Dataset entries ->
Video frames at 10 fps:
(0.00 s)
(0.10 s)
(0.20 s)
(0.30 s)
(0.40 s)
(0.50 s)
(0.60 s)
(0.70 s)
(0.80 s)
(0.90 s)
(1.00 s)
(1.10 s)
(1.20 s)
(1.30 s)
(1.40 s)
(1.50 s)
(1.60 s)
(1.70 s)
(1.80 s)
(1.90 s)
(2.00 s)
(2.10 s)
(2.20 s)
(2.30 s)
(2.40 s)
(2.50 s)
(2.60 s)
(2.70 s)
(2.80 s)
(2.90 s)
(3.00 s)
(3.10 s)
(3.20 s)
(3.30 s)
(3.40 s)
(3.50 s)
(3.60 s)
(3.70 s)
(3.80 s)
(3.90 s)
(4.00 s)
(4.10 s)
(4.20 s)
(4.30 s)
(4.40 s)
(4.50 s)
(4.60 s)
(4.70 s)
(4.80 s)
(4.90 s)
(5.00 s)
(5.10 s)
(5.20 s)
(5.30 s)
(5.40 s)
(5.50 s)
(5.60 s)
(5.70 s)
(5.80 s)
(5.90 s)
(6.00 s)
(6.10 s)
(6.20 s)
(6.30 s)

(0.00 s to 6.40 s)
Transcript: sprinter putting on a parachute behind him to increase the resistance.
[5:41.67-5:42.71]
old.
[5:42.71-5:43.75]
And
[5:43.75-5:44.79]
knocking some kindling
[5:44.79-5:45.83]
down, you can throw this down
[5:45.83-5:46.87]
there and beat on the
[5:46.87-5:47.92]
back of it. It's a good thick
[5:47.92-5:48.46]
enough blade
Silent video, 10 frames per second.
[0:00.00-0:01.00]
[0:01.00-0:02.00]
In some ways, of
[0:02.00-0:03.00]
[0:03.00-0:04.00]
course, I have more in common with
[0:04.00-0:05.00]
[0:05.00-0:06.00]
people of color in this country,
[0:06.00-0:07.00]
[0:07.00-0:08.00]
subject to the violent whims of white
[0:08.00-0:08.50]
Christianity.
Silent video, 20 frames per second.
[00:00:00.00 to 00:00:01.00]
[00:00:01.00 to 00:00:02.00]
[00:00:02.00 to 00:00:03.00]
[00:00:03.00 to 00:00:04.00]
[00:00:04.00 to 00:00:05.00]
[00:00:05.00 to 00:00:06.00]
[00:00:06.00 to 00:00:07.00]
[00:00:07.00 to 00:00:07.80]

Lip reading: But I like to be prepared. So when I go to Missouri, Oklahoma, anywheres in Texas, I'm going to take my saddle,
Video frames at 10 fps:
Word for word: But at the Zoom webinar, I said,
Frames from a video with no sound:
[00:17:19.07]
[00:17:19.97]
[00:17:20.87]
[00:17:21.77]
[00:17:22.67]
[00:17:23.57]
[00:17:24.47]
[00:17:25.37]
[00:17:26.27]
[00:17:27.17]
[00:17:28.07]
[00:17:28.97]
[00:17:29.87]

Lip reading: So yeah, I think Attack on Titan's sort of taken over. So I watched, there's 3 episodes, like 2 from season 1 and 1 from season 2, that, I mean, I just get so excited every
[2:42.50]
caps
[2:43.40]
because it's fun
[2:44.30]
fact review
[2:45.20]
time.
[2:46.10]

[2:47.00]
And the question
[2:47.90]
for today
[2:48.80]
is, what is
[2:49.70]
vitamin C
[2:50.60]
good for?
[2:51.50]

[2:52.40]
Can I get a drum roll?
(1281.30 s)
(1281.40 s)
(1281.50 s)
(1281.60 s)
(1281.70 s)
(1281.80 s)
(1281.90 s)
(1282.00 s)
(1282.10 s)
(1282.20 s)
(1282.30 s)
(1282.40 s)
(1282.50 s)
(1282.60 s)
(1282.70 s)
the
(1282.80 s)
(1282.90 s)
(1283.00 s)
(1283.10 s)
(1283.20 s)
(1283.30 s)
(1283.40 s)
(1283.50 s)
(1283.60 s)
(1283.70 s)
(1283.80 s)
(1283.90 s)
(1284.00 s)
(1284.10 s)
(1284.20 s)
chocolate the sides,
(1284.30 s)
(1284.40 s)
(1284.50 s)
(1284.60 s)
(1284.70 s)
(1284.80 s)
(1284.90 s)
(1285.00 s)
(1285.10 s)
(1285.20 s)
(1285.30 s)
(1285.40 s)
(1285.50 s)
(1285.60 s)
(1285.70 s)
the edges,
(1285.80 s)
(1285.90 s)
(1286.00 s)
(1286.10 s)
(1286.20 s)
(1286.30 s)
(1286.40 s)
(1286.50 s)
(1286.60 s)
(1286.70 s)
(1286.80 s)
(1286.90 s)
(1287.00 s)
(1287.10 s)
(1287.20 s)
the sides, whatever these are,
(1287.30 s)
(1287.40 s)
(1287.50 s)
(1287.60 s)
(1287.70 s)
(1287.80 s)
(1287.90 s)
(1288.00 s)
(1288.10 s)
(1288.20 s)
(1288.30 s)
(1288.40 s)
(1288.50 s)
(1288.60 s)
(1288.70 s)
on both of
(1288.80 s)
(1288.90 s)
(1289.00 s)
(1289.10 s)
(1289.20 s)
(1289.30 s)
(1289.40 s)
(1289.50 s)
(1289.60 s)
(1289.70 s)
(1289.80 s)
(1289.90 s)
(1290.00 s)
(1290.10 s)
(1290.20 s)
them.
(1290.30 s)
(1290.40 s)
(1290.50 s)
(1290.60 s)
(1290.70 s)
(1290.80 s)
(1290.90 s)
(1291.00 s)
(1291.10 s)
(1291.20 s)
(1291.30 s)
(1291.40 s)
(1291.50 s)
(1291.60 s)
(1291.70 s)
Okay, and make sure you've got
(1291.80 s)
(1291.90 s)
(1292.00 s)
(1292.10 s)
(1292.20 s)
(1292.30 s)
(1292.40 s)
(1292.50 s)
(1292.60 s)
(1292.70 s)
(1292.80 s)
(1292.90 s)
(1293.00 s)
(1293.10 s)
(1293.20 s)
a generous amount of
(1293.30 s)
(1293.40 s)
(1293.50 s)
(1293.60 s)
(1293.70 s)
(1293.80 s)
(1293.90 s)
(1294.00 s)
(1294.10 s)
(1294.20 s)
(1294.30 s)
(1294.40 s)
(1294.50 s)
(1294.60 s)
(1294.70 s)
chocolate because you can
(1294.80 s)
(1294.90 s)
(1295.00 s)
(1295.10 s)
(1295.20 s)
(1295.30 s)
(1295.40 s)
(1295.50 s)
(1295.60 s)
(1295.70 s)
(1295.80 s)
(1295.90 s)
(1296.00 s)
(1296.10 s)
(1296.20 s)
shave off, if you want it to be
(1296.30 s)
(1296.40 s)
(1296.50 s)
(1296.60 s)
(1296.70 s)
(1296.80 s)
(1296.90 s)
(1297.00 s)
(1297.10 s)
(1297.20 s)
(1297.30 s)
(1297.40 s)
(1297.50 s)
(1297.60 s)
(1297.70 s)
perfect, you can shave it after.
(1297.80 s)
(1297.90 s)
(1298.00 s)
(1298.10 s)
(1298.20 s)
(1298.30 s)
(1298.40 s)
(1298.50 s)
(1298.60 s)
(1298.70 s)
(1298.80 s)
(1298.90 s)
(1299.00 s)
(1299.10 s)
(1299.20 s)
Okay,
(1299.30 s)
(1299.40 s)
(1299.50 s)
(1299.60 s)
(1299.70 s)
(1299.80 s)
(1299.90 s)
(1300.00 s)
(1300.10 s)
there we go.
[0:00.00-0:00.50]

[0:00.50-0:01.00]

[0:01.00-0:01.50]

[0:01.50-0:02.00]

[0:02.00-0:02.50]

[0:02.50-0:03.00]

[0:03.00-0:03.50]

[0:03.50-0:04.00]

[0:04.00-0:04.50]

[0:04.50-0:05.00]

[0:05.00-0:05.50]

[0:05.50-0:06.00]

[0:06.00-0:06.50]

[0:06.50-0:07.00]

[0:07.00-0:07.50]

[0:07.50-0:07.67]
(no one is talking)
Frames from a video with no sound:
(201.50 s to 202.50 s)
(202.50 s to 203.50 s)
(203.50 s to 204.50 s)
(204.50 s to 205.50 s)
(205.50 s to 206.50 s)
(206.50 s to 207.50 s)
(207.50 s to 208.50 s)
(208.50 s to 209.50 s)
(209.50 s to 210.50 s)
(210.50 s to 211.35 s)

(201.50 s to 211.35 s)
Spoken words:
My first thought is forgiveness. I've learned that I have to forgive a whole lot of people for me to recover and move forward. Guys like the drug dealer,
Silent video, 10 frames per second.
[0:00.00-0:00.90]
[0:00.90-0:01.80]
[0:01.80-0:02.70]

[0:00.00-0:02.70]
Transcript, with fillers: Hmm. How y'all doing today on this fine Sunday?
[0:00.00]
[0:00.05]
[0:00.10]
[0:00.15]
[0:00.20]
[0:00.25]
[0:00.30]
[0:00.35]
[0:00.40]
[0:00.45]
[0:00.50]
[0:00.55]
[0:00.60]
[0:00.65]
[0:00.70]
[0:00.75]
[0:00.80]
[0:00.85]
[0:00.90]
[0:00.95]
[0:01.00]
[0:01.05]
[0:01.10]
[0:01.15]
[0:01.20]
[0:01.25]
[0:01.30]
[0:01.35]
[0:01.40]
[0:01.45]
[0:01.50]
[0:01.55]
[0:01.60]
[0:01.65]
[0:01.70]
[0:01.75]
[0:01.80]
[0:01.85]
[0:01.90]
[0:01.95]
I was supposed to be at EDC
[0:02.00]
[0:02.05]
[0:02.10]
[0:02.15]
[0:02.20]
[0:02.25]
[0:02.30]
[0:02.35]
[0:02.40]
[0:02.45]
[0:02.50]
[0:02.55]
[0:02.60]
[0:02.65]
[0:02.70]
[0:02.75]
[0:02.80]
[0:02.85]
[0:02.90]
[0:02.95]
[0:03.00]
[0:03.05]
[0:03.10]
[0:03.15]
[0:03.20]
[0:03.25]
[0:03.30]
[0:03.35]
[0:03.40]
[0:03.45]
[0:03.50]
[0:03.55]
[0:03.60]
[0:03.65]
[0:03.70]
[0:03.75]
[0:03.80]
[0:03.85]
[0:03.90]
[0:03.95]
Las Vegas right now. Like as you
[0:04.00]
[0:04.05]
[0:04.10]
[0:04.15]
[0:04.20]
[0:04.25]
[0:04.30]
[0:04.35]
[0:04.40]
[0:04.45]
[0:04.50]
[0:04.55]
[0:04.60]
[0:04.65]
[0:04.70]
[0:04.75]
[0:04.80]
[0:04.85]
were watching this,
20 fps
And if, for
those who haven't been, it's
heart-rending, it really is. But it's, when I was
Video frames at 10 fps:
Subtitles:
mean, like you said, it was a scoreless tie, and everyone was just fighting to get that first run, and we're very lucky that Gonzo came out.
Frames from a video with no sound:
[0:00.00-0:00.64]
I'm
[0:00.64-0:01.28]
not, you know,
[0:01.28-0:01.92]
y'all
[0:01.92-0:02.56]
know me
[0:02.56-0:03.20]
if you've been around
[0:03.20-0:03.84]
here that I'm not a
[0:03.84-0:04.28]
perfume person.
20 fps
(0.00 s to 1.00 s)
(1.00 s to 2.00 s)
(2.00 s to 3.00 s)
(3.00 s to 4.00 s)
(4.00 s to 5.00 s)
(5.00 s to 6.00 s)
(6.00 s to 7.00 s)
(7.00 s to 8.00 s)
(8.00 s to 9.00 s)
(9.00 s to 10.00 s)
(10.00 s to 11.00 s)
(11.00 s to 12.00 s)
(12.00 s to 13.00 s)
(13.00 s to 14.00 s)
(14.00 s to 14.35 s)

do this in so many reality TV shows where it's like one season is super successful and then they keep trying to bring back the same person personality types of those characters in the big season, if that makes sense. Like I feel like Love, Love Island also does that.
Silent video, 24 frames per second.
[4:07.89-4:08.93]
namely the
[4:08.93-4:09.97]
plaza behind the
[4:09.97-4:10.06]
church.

WORK TASK ->
Scan the data above; copy every line where "second" appears.

ANSWER ->
Silent video, 10 frames per second.
Silent video, 20 frames per second.
Silent video, 10 frames per second.
Silent video, 24 frames per second.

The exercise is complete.